---------- Exercise material ----------

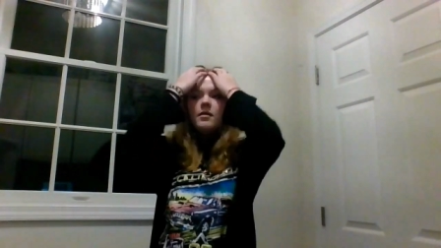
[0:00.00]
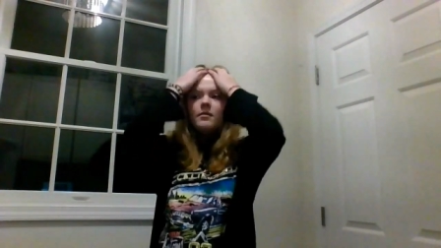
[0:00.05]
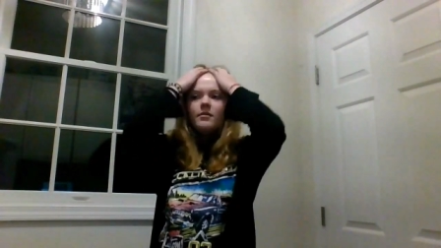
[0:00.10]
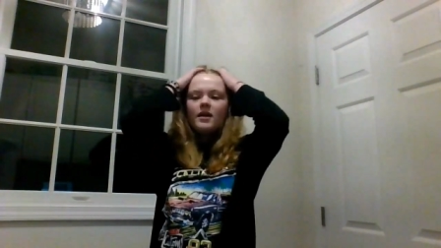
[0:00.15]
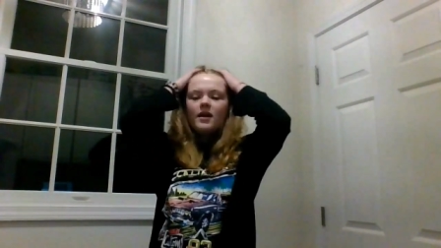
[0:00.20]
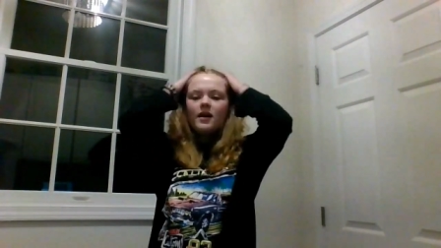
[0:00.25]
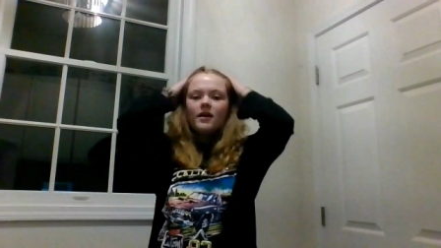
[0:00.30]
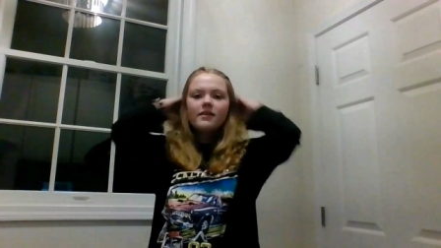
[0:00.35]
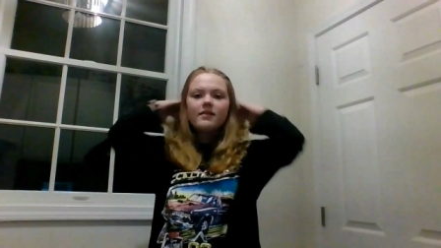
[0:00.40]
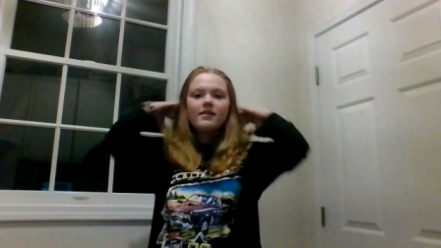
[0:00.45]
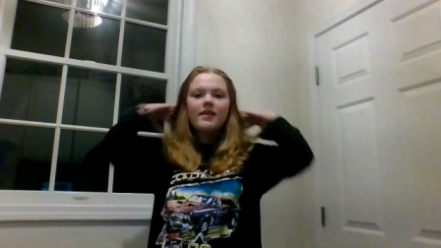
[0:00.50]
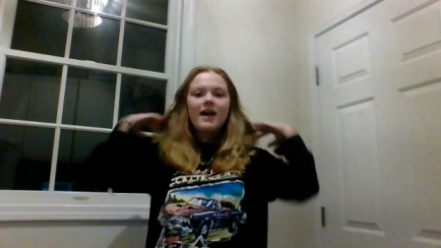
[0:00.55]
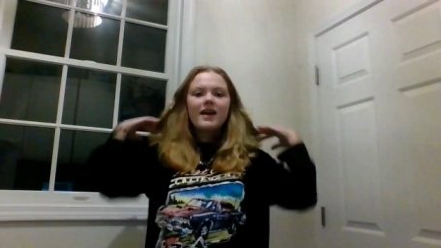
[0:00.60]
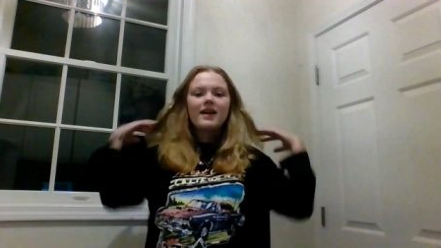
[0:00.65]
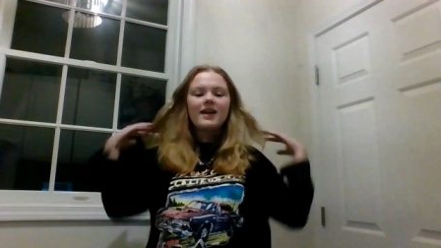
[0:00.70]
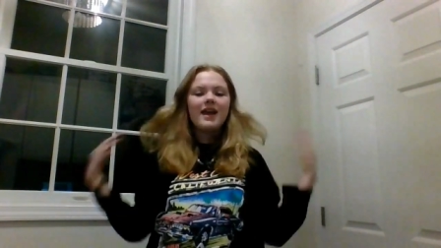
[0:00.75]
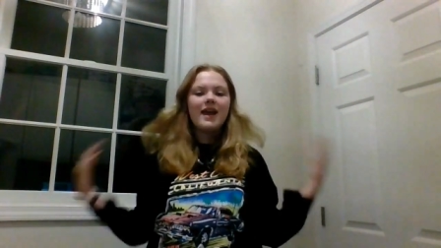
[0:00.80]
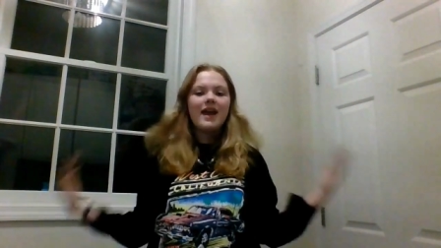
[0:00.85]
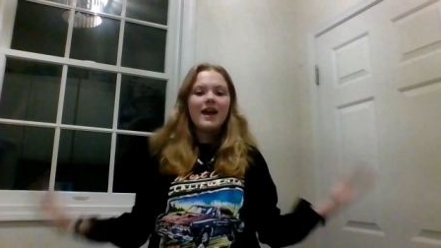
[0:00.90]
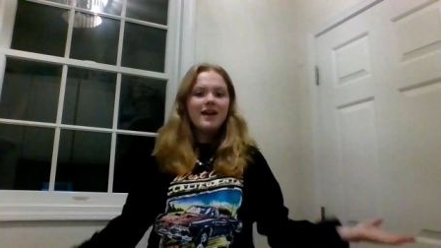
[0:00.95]
because
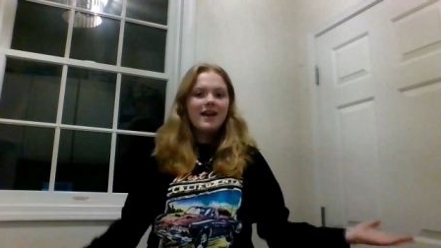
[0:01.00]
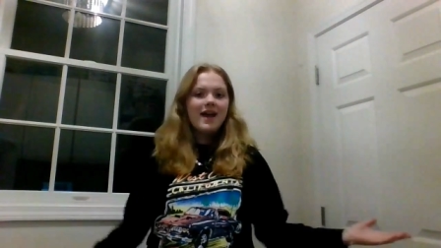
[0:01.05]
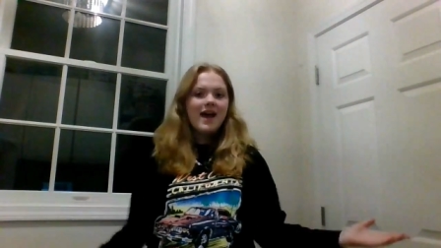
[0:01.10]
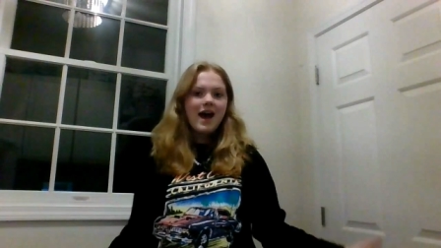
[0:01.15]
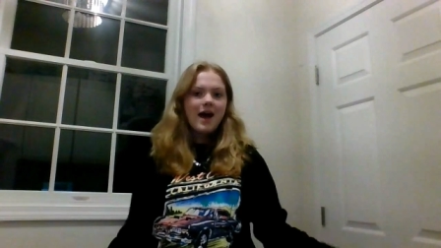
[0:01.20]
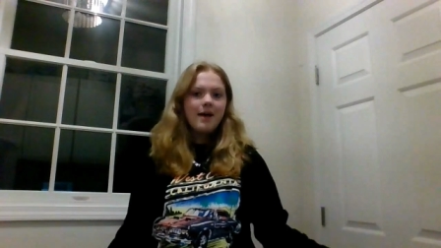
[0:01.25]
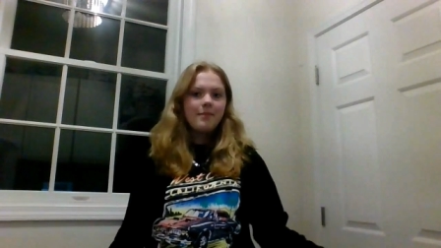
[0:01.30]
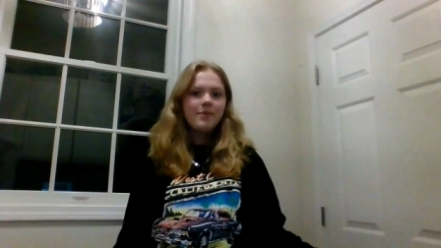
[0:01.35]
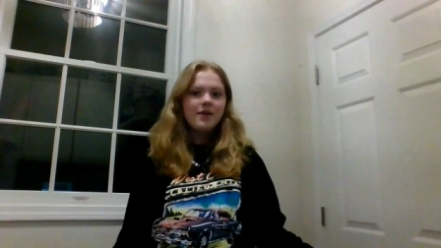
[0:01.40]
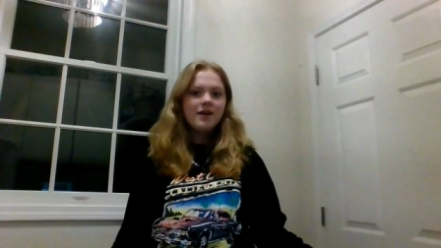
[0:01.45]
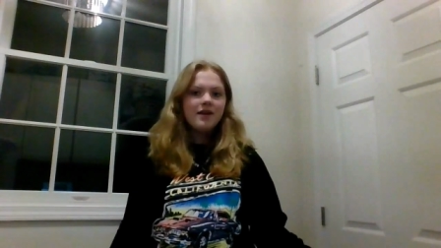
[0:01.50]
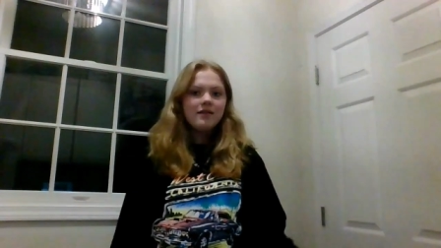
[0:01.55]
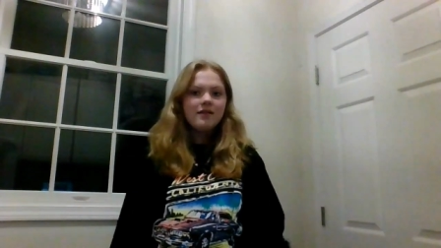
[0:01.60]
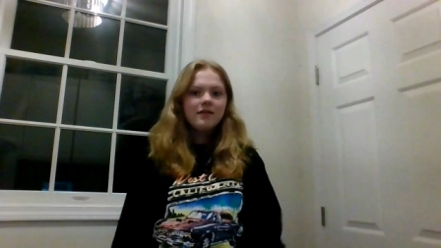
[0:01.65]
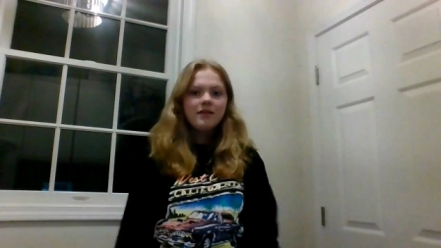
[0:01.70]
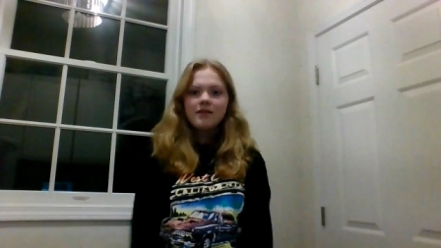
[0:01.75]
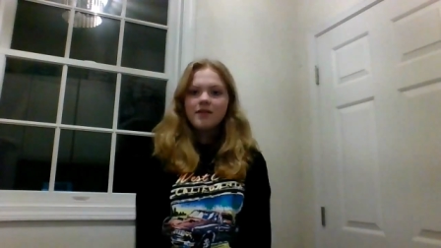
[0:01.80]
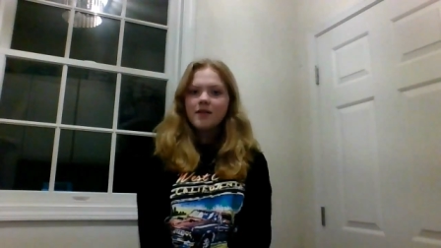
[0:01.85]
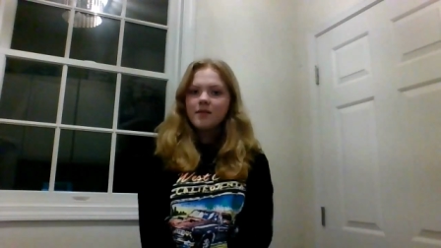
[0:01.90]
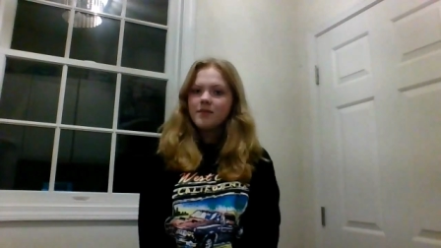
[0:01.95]
that can happen
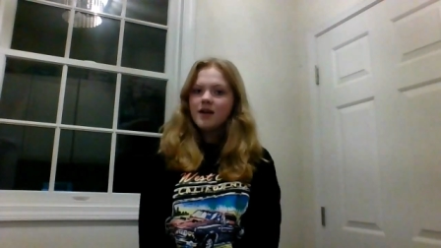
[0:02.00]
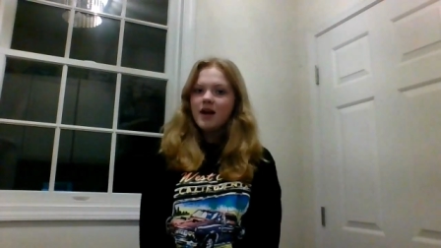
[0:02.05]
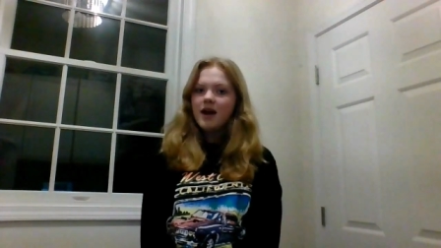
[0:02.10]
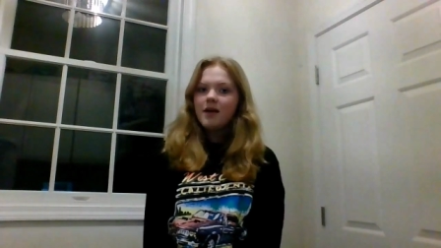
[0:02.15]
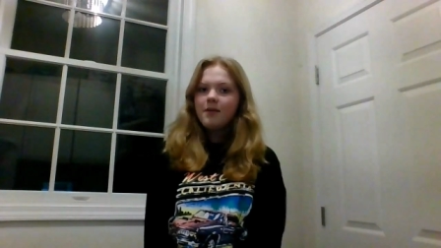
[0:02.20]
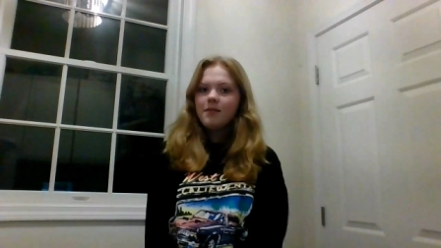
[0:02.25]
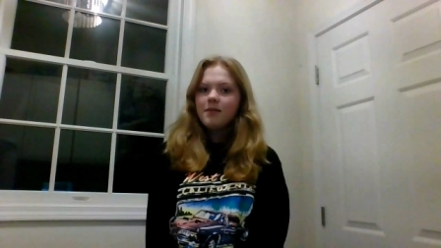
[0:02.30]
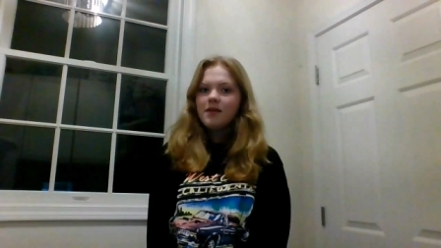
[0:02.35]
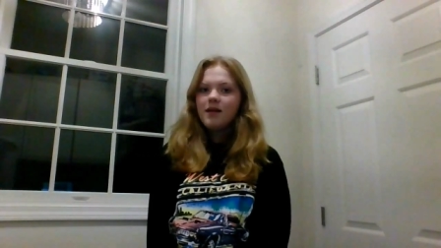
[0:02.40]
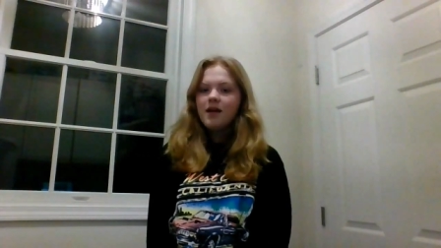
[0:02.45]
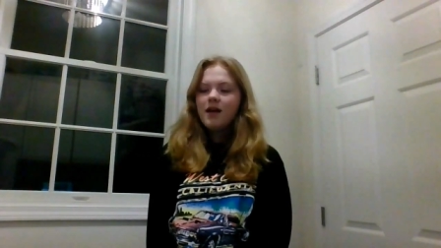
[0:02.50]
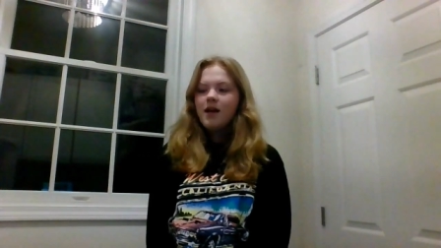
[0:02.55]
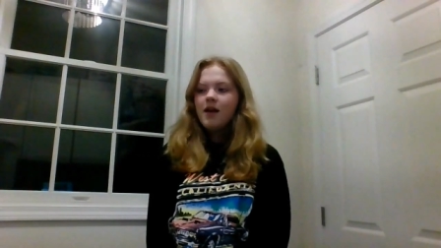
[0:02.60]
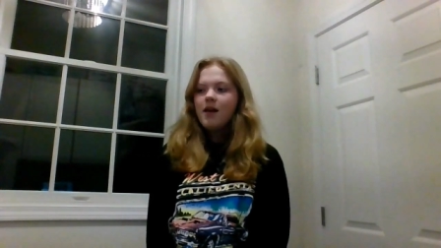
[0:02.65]
sometimes.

----------

### Instructions for the task
Without the pictures, return each entry exactly as given.

### Task output
[0:00.00]
[0:00.05]
[0:00.10]
[0:00.15]
[0:00.20]
[0:00.25]
[0:00.30]
[0:00.35]
[0:00.40]
[0:00.45]
[0:00.50]
[0:00.55]
[0:00.60]
[0:00.65]
[0:00.70]
[0:00.75]
[0:00.80]
[0:00.85]
[0:00.90]
[0:00.95]
because
[0:01.00]
[0:01.05]
[0:01.10]
[0:01.15]
[0:01.20]
[0:01.25]
[0:01.30]
[0:01.35]
[0:01.40]
[0:01.45]
[0:01.50]
[0:01.55]
[0:01.60]
[0:01.65]
[0:01.70]
[0:01.75]
[0:01.80]
[0:01.85]
[0:01.90]
[0:01.95]
that can happen
[0:02.00]
[0:02.05]
[0:02.10]
[0:02.15]
[0:02.20]
[0:02.25]
[0:02.30]
[0:02.35]
[0:02.40]
[0:02.45]
[0:02.50]
[0:02.55]
[0:02.60]
[0:02.65]
sometimes.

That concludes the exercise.